▶ Requirement
Please restate each line of the data that follows word for word, skipping any image.
-- Source information follows --
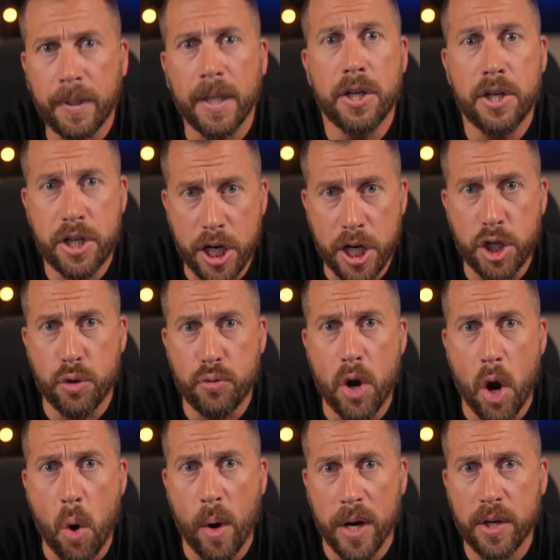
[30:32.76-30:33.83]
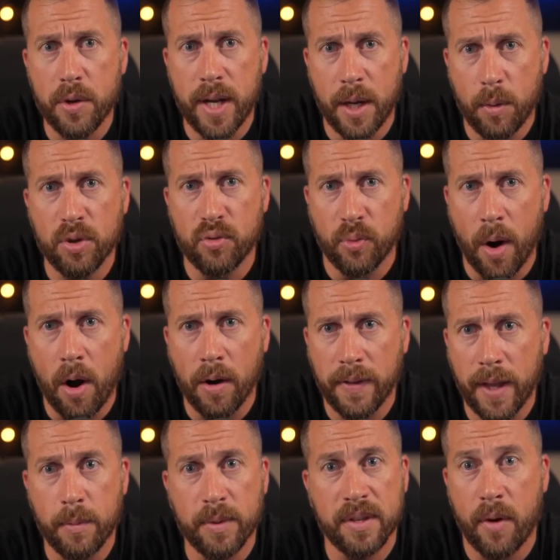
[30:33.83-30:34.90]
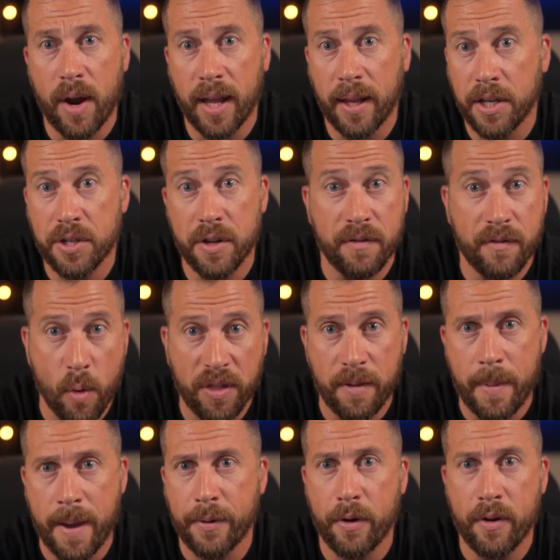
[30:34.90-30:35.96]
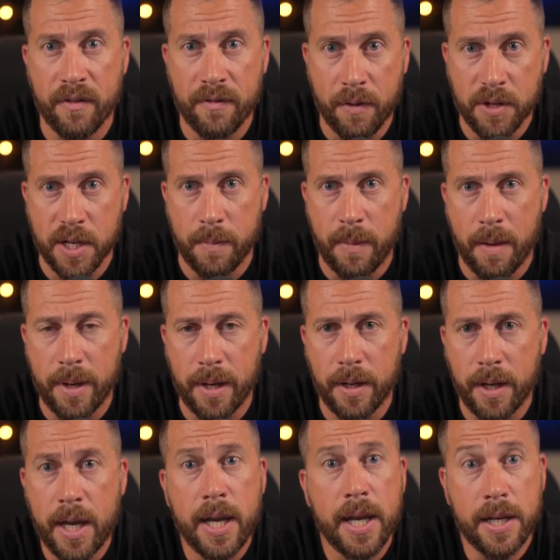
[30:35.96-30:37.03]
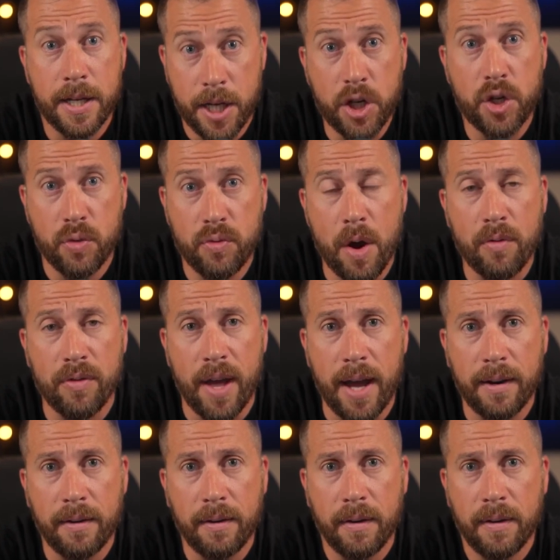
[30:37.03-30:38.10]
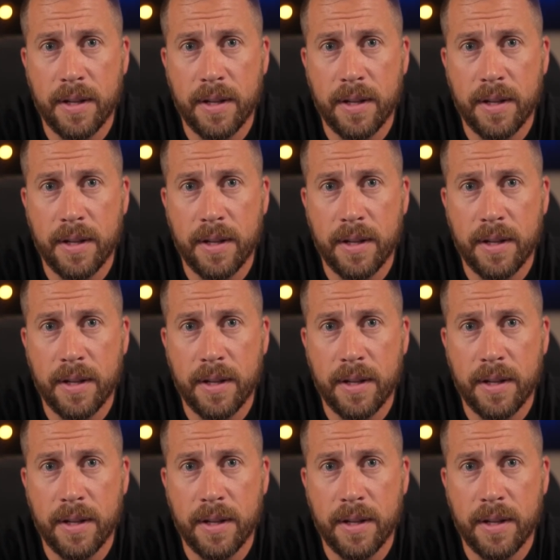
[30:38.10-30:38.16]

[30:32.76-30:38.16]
Did you know what you did was wrong, that it was a violation of the Fourth Amendment or the First Amendment? Did you know that? The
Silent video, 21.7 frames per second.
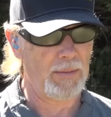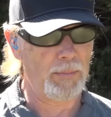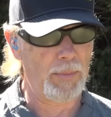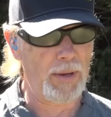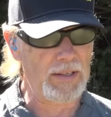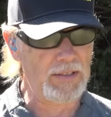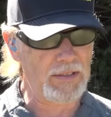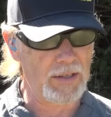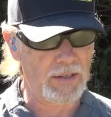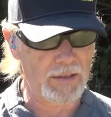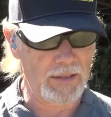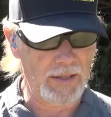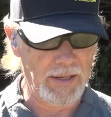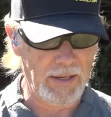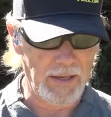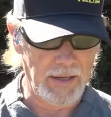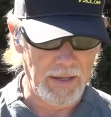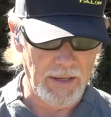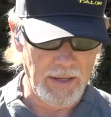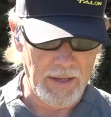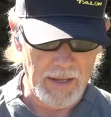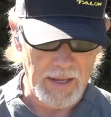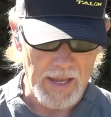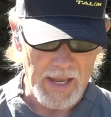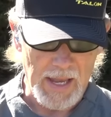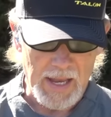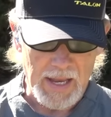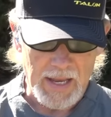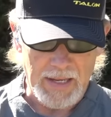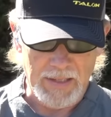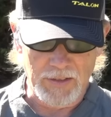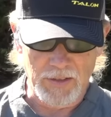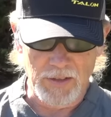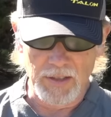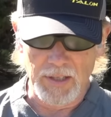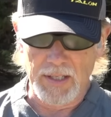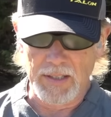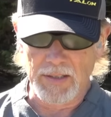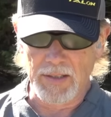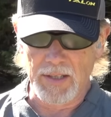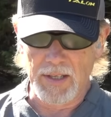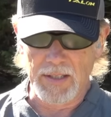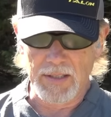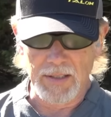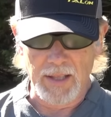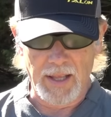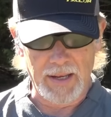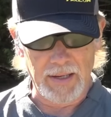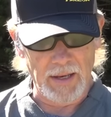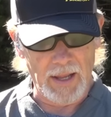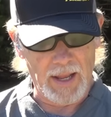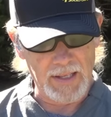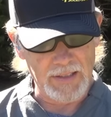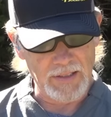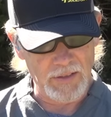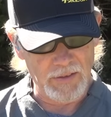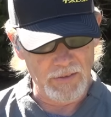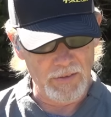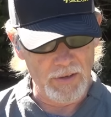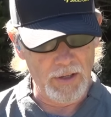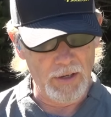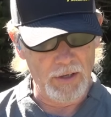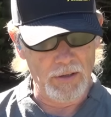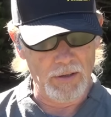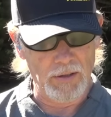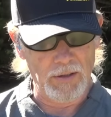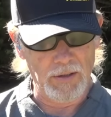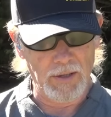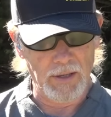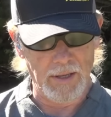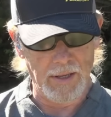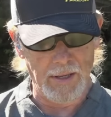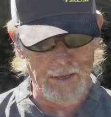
Basically, it's, it's, it's like lots of little,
-- Source information concluded --
▶ Task response
[30:32.76-30:33.83]
[30:33.83-30:34.90]
[30:34.90-30:35.96]
[30:35.96-30:37.03]
[30:37.03-30:38.10]
[30:38.10-30:38.16]

[30:32.76-30:38.16]
Did you know what you did was wrong, that it was a violation of the Fourth Amendment or the First Amendment? Did you know that? The
Silent video, 21.7 frames per second.
Basically, it's, it's, it's like lots of little,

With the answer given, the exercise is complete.